▶ _Problem statement_
Reproduce the lines below verbatim. Pictures are to be omitted.

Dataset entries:
=-=-=

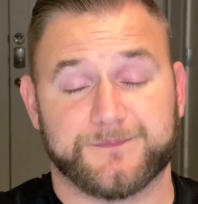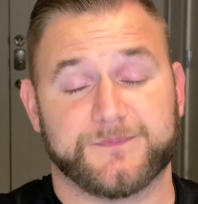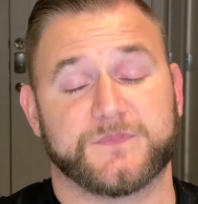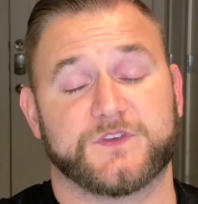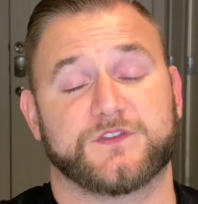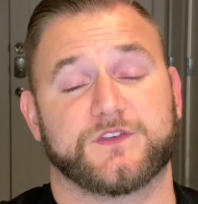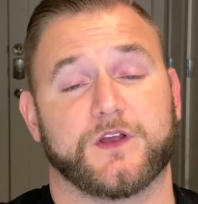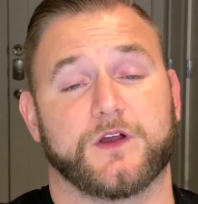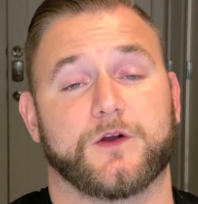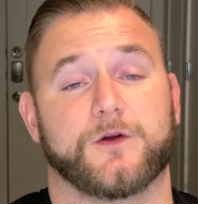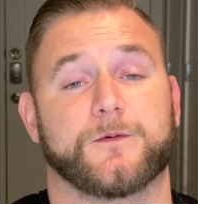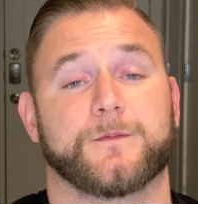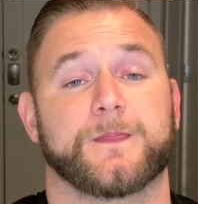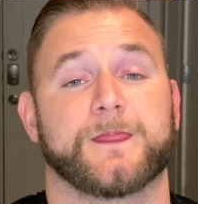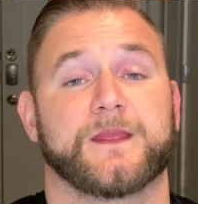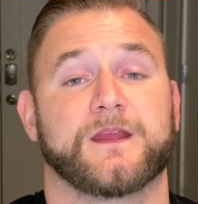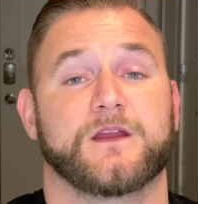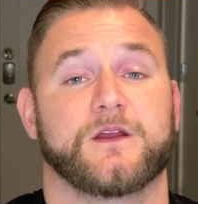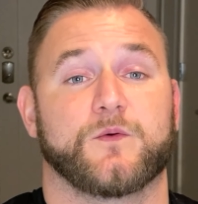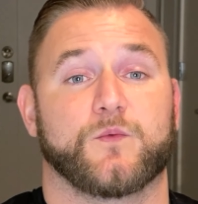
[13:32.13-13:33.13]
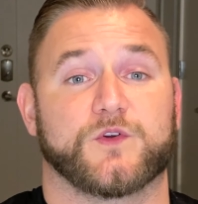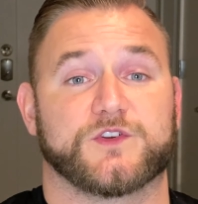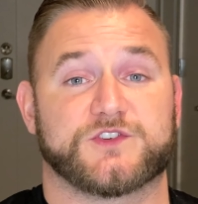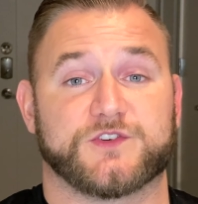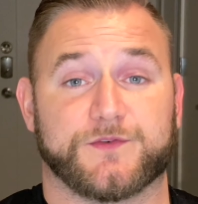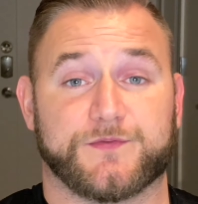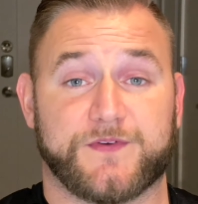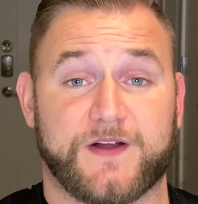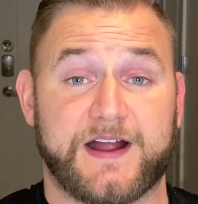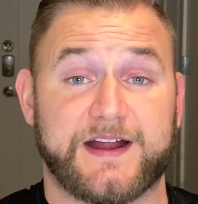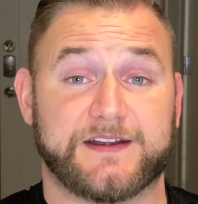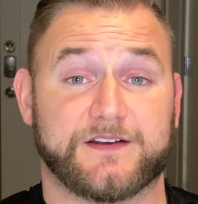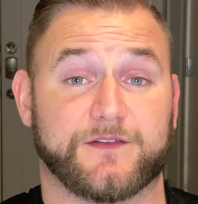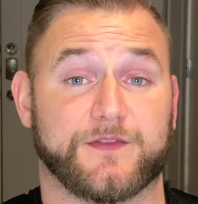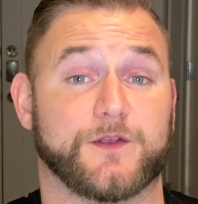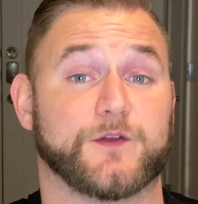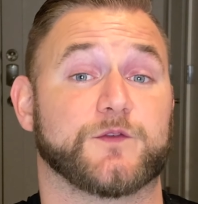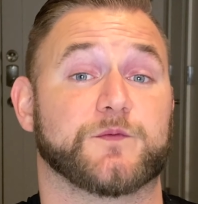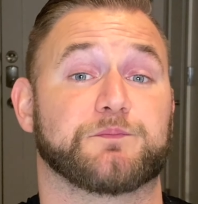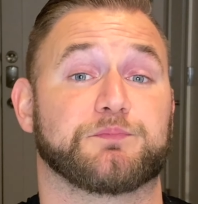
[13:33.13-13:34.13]
So what you'll find
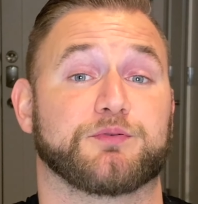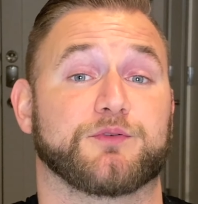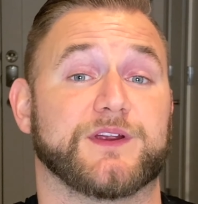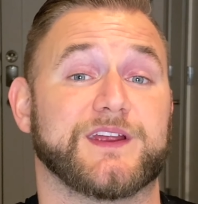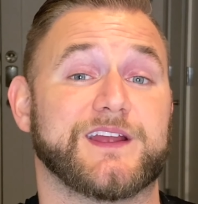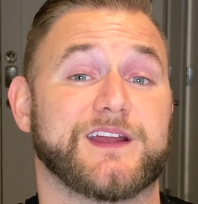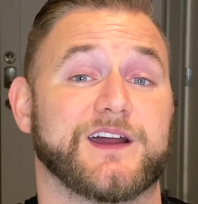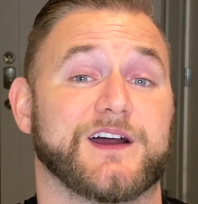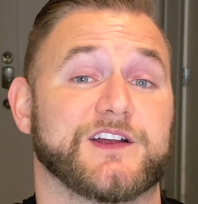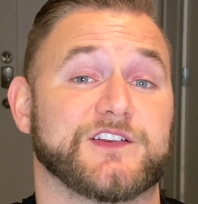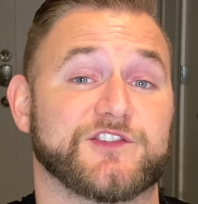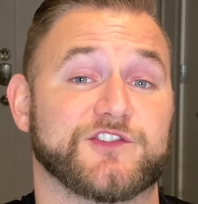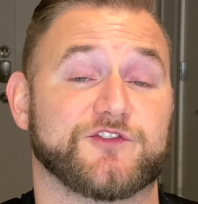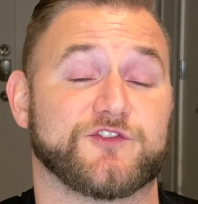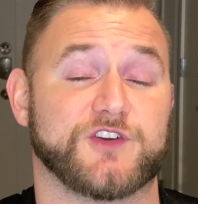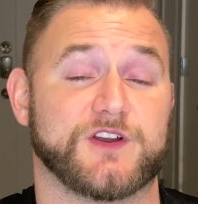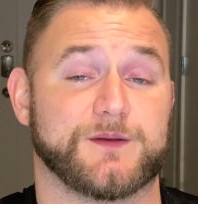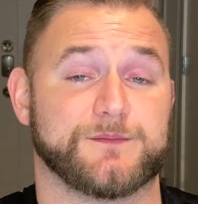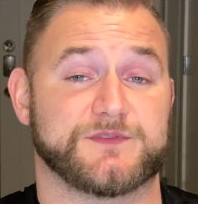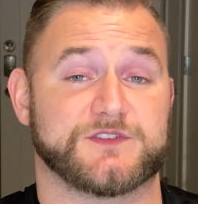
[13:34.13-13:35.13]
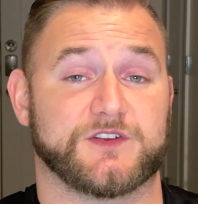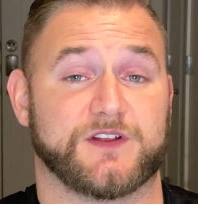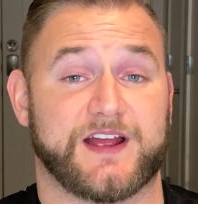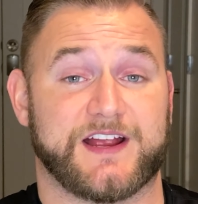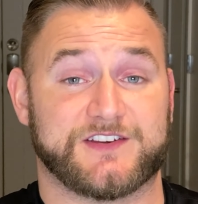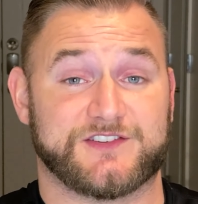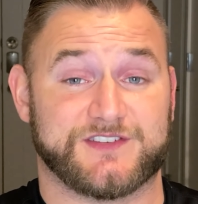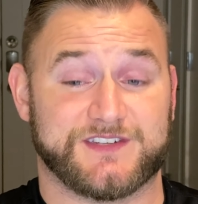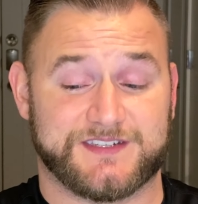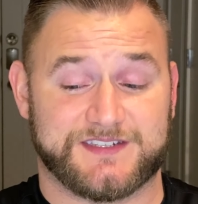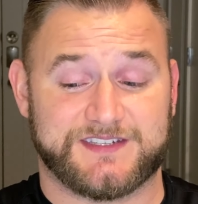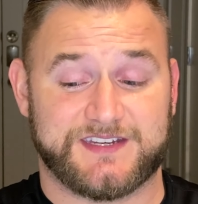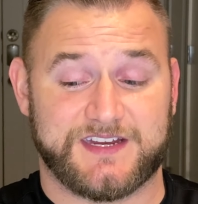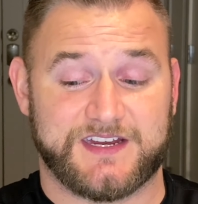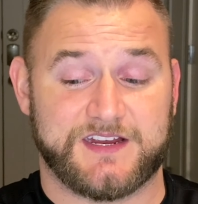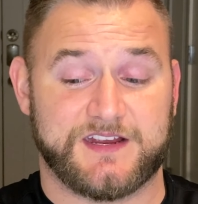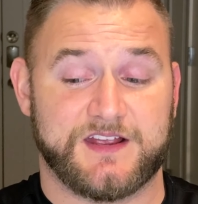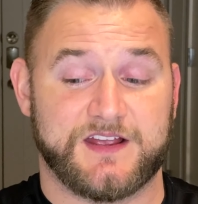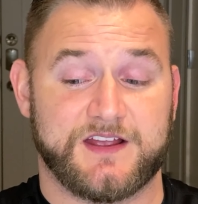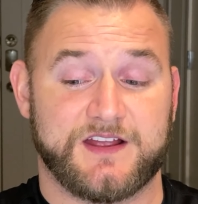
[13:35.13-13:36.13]
on those pre-cut strips, you'll actually
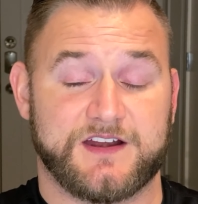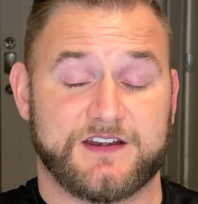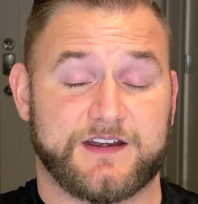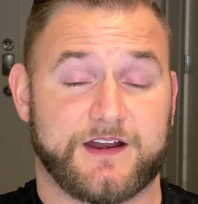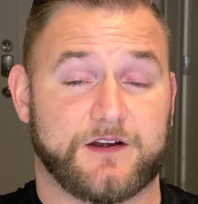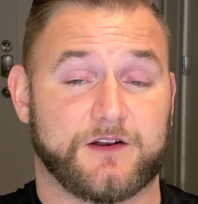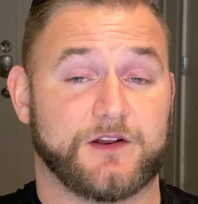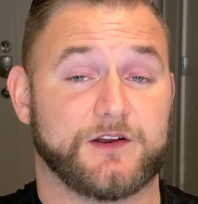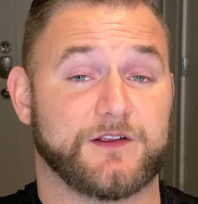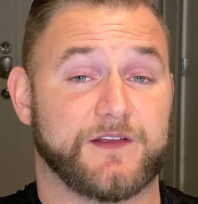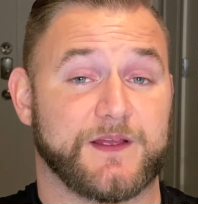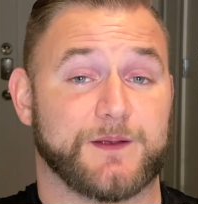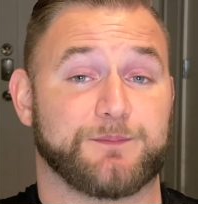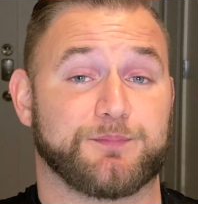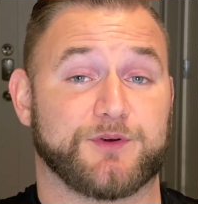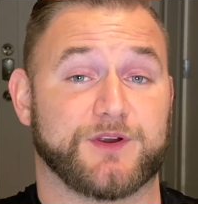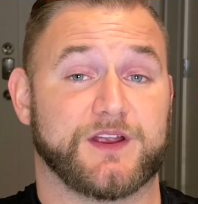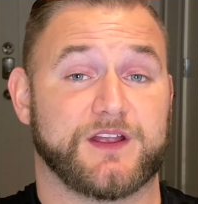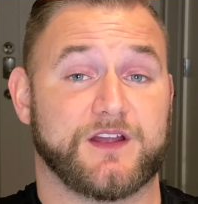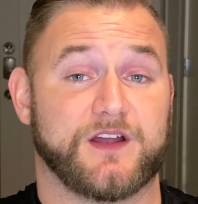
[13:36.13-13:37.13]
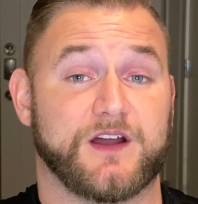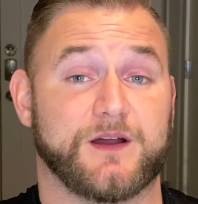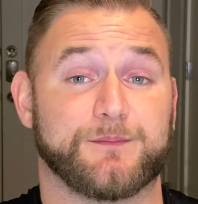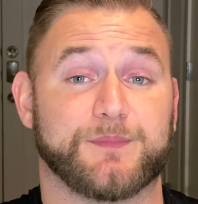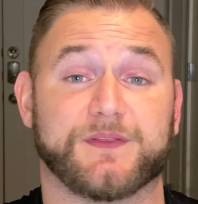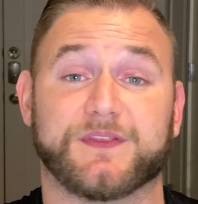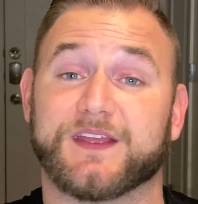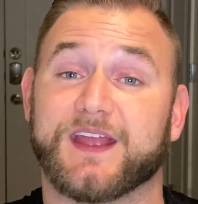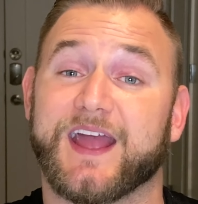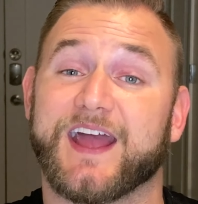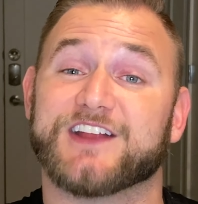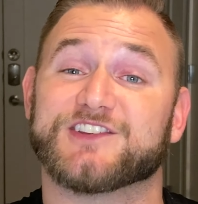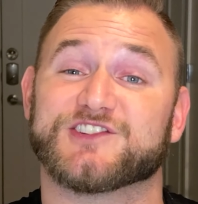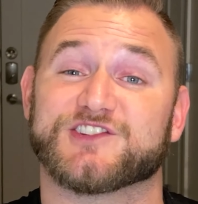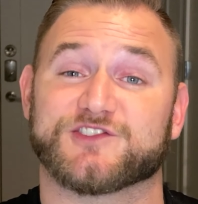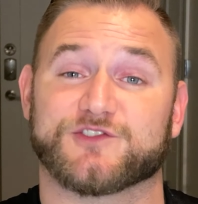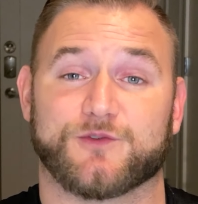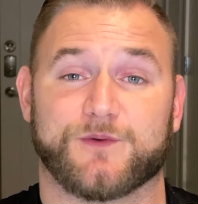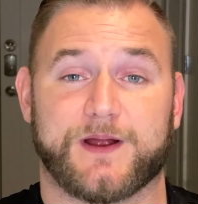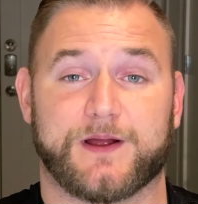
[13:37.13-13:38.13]
see not only are they pre-cut, but the
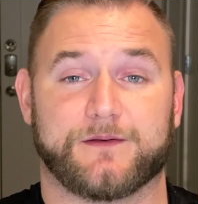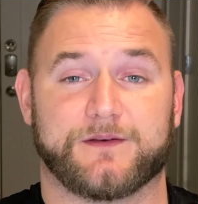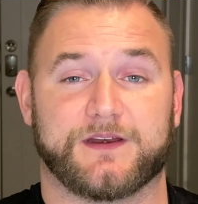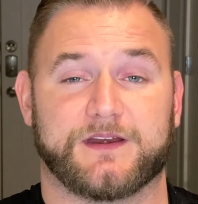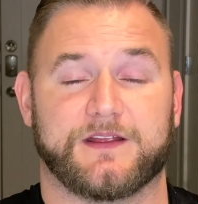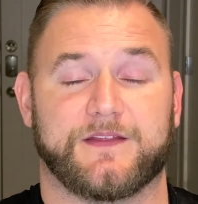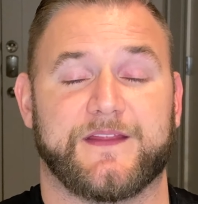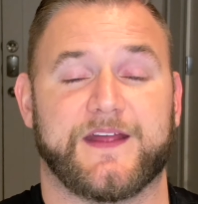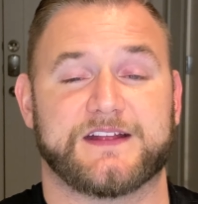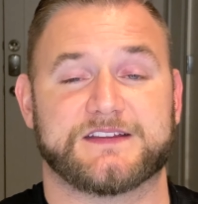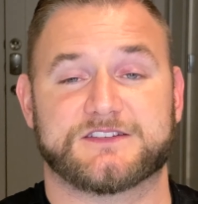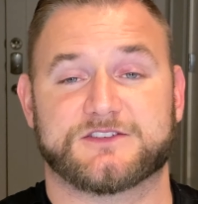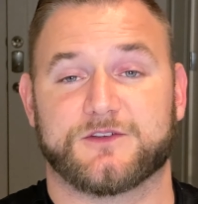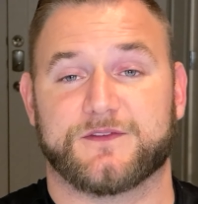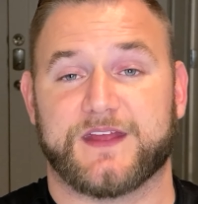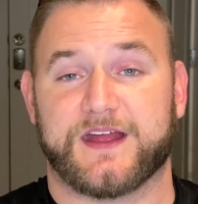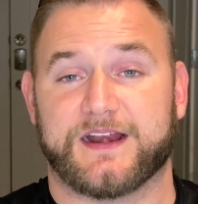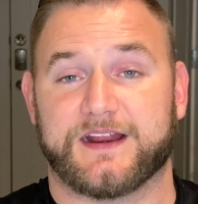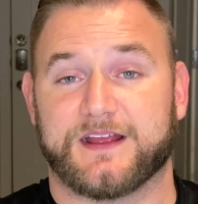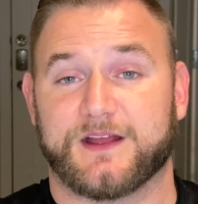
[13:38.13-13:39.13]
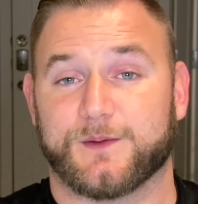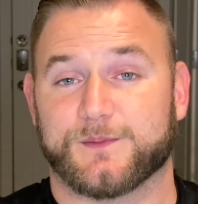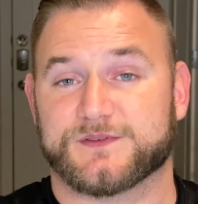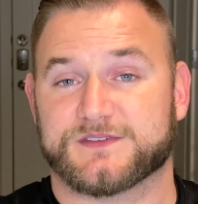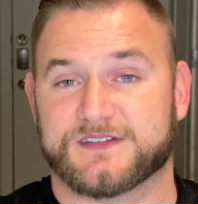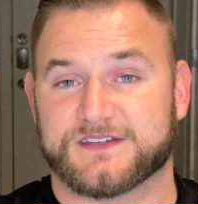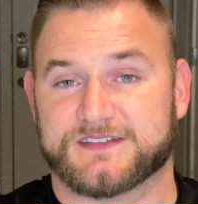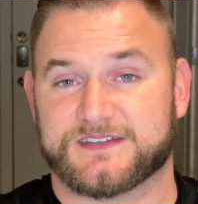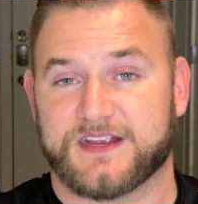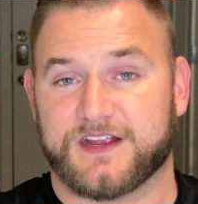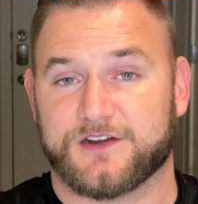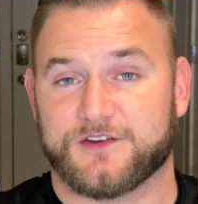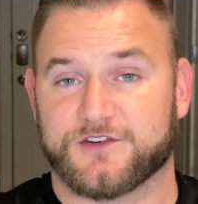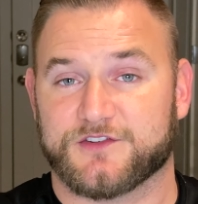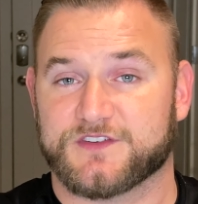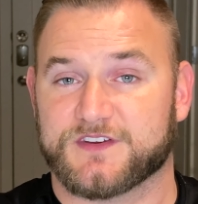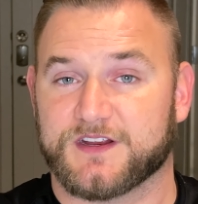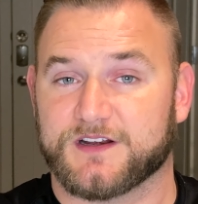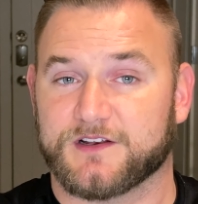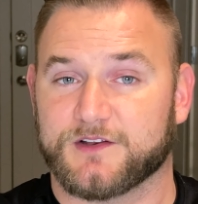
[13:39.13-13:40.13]
edges are rounded, and that's so that it helps to stay on your
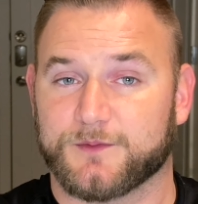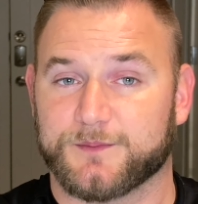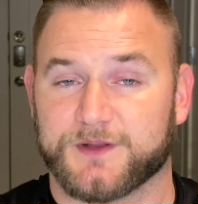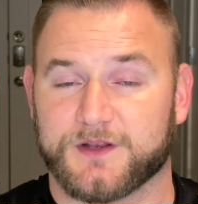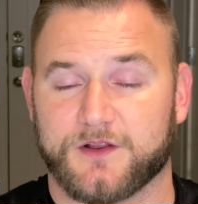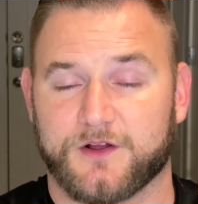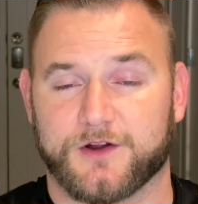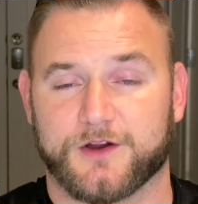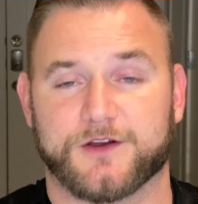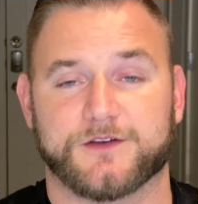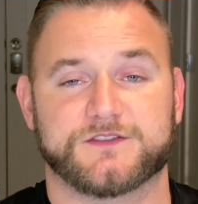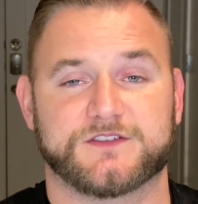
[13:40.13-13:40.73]
skin a little bit longer.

=-=-=

▶ _Task result_
[13:32.13-13:33.13]
[13:33.13-13:34.13]
So what you'll find
[13:34.13-13:35.13]
[13:35.13-13:36.13]
on those pre-cut strips, you'll actually
[13:36.13-13:37.13]
[13:37.13-13:38.13]
see not only are they pre-cut, but the
[13:38.13-13:39.13]
[13:39.13-13:40.13]
edges are rounded, and that's so that it helps to stay on your
[13:40.13-13:40.73]
skin a little bit longer.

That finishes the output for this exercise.